# Three bolocks are connected(mass_1 on the left connected to mass_2 with a string which is T_1. Mass_2 is connected to Mass_3 with a string, T_2. the force is holding on to T_3 which is connected to mass_3) and pulled to the right on a horizontal frictionless table by a force witha magnitude of T_3=65N. If m_1= 12 kg, m_2 =24 kg and m_3= 31 kg, what is a) acceleration of the sysem and b) tensions T_1 AND C) T_2 in the inerconnecting cords.

what is the formula I would use to find a? Is it a= F/m? for the tensions how would I find them?
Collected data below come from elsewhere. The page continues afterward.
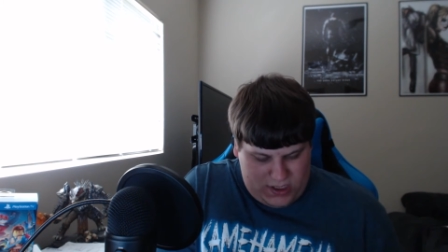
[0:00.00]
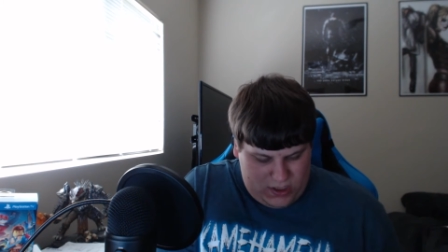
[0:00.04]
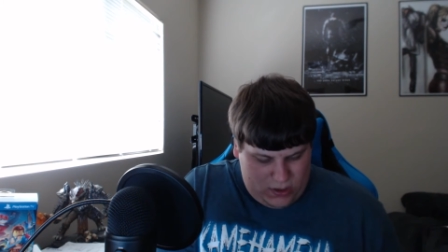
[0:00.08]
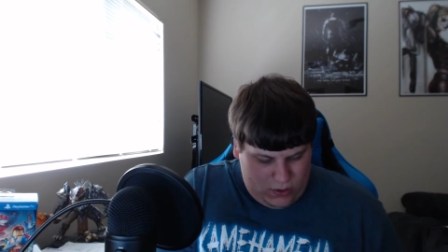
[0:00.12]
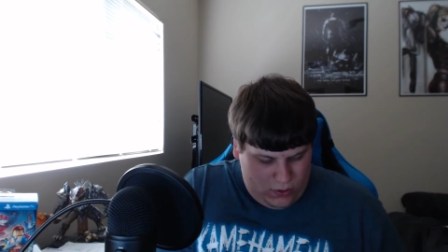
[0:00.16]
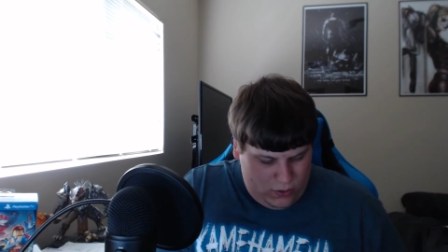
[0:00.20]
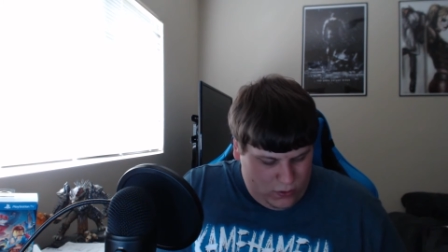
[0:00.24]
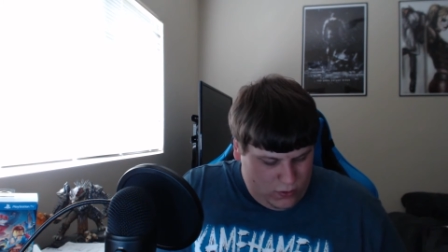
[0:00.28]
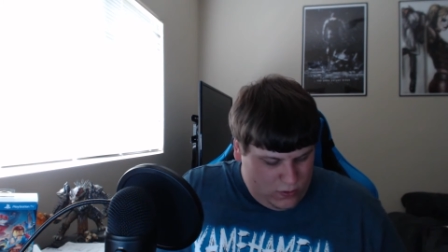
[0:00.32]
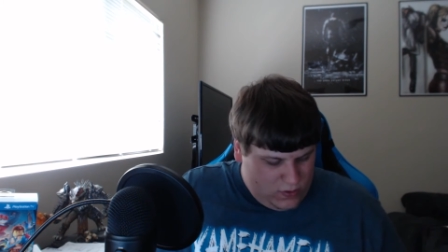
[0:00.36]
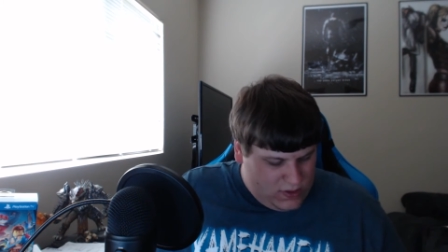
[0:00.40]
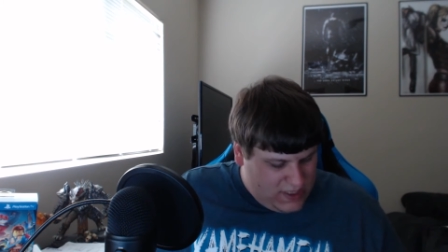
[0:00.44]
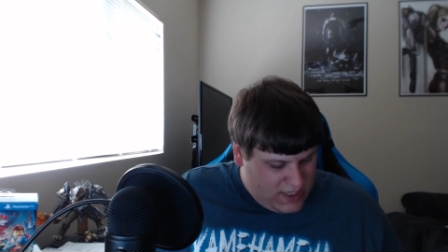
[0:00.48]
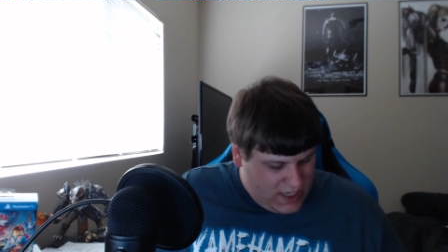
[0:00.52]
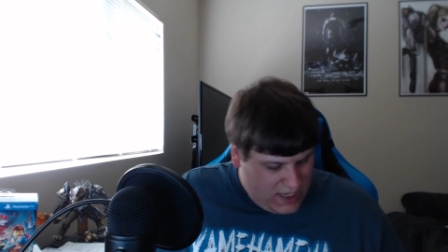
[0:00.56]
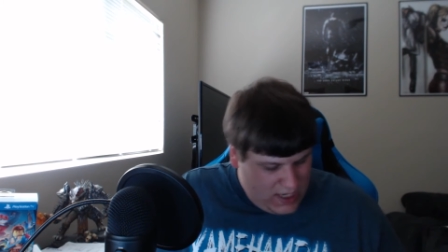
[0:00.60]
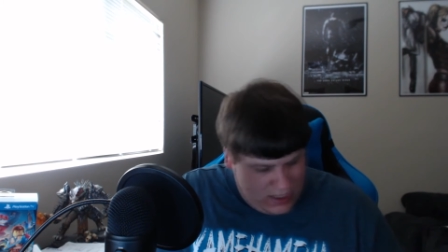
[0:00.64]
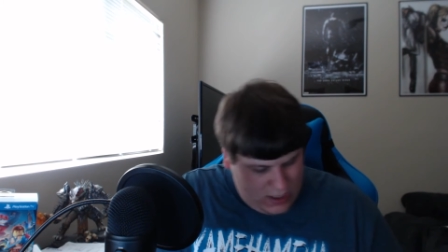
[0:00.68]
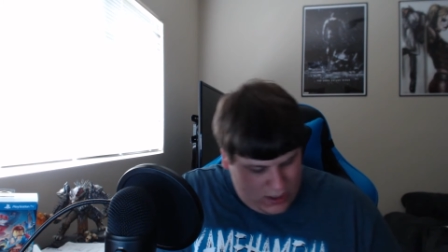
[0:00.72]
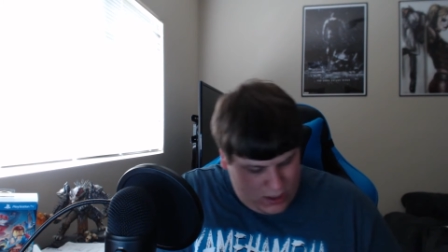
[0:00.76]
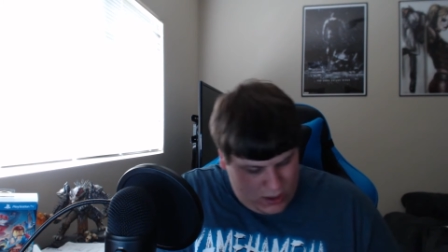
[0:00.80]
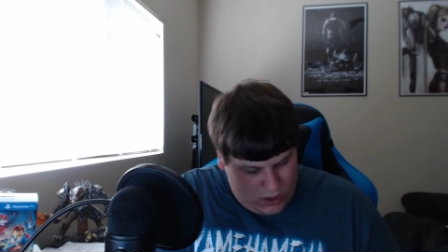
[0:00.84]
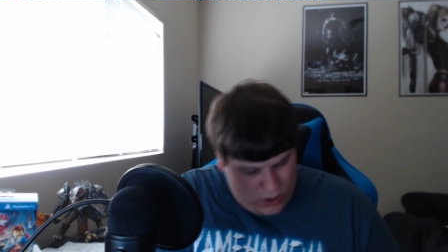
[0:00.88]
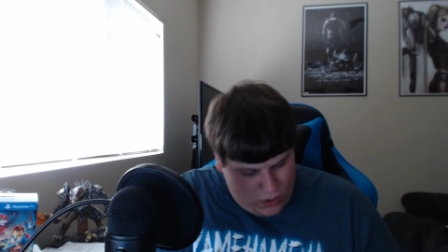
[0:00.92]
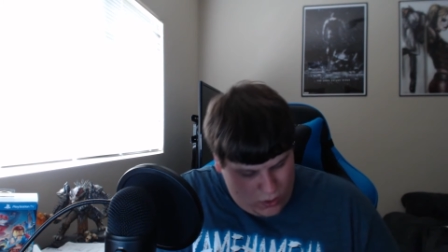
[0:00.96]
to
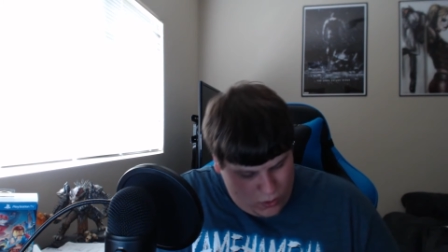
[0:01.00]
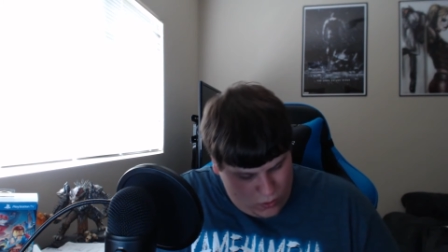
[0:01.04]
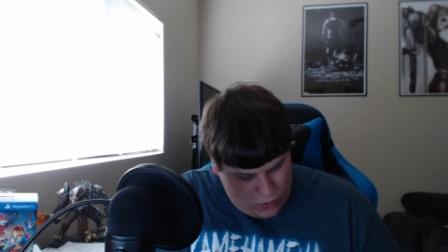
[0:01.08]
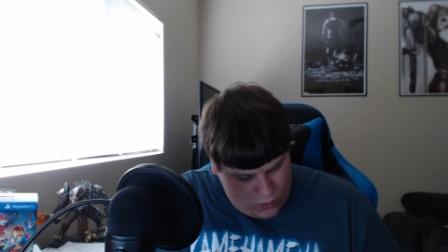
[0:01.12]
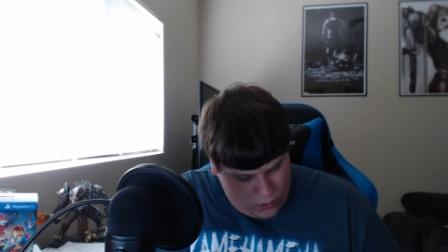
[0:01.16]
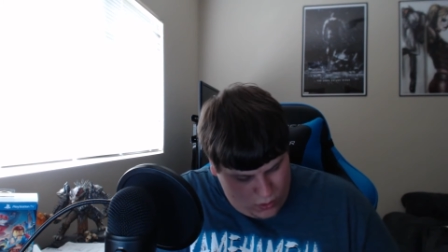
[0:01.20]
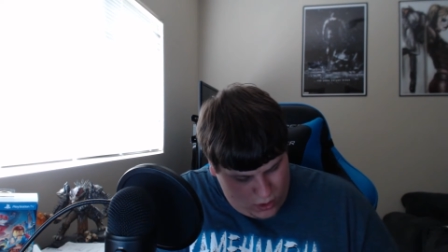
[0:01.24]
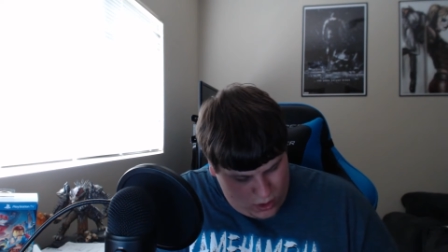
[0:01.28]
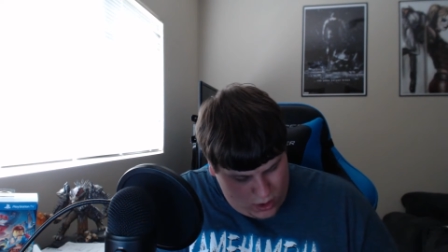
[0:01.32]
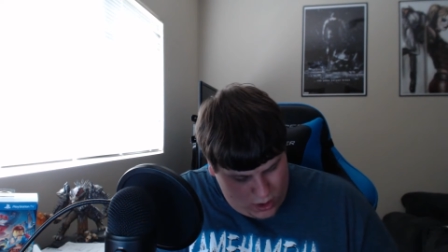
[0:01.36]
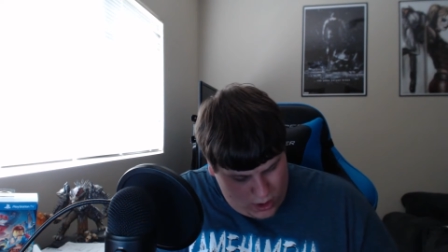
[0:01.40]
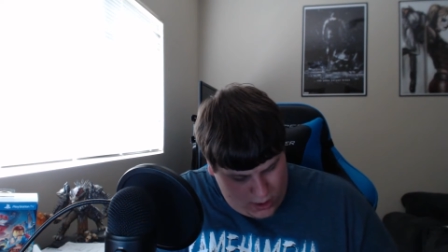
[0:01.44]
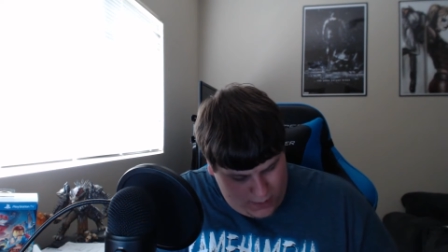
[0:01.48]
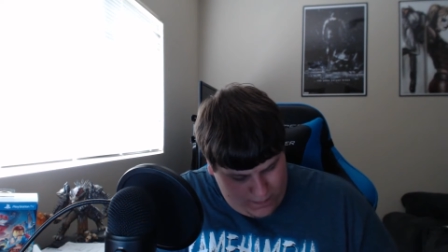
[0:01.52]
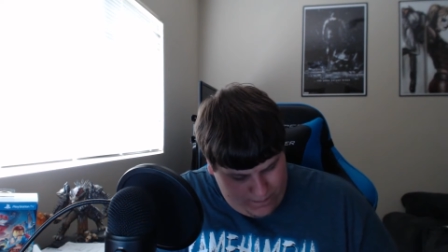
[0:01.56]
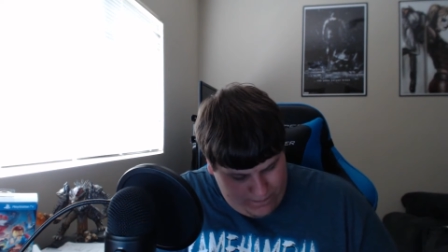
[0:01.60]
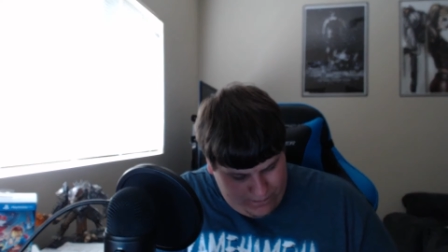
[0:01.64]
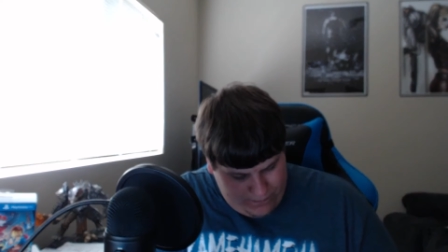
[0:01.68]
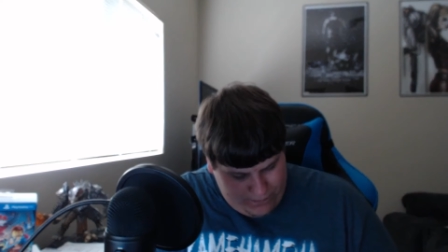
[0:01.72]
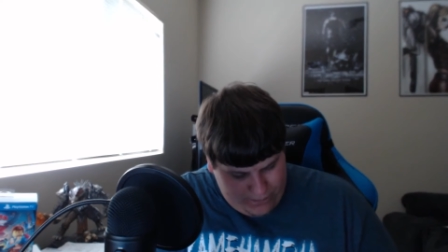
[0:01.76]
take your,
## To find the acceleration of the system, you are correct in using the formula a = F/m. However, in this case, the force applied is the tension in the string T_3 that is pulling the entire system to the right. So, you will use the equation:

a = T_3 / (m_1 + m_2 + m_3)

Substituting the given values:

a = 65N / (12kg + 24kg + 31kg) = 65N / 67kg ≈ 0.97 m/s²

For finding the tensions T_1 and T_2, we can consider each block separately and apply Newton's second law of motion to each of them.

For mass_1, the equation would be:

T_1 - friction = m_1 * a

As the table is frictionless, the friction term can be ignored. Substituting the given values for m_1 and a:

T_1 = m_1 * a = 12kg * 0.97m/s² = 11.64N

So, the tension T_1 in the string connecting mass_1 and mass_2 is approximately 11.64N.

For mass_2, the equation would be:

T_2 - T_1 = m_2 * a

Substituting the given values for T_1, m_2, and a:

T_2 = T_1 + m_2 * a = 11.64N + 24kg * 0.97m/s² ≈ 35.88N

So, the tension T_2 in the string connecting mass_2 and mass_3 is approximately 35.88N.

To summarize:

a) The acceleration of the system is approximately 0.97 m/s².

b) The tension T_1 is approximately 11.64N, and the tension T_2 is approximately 35.88N.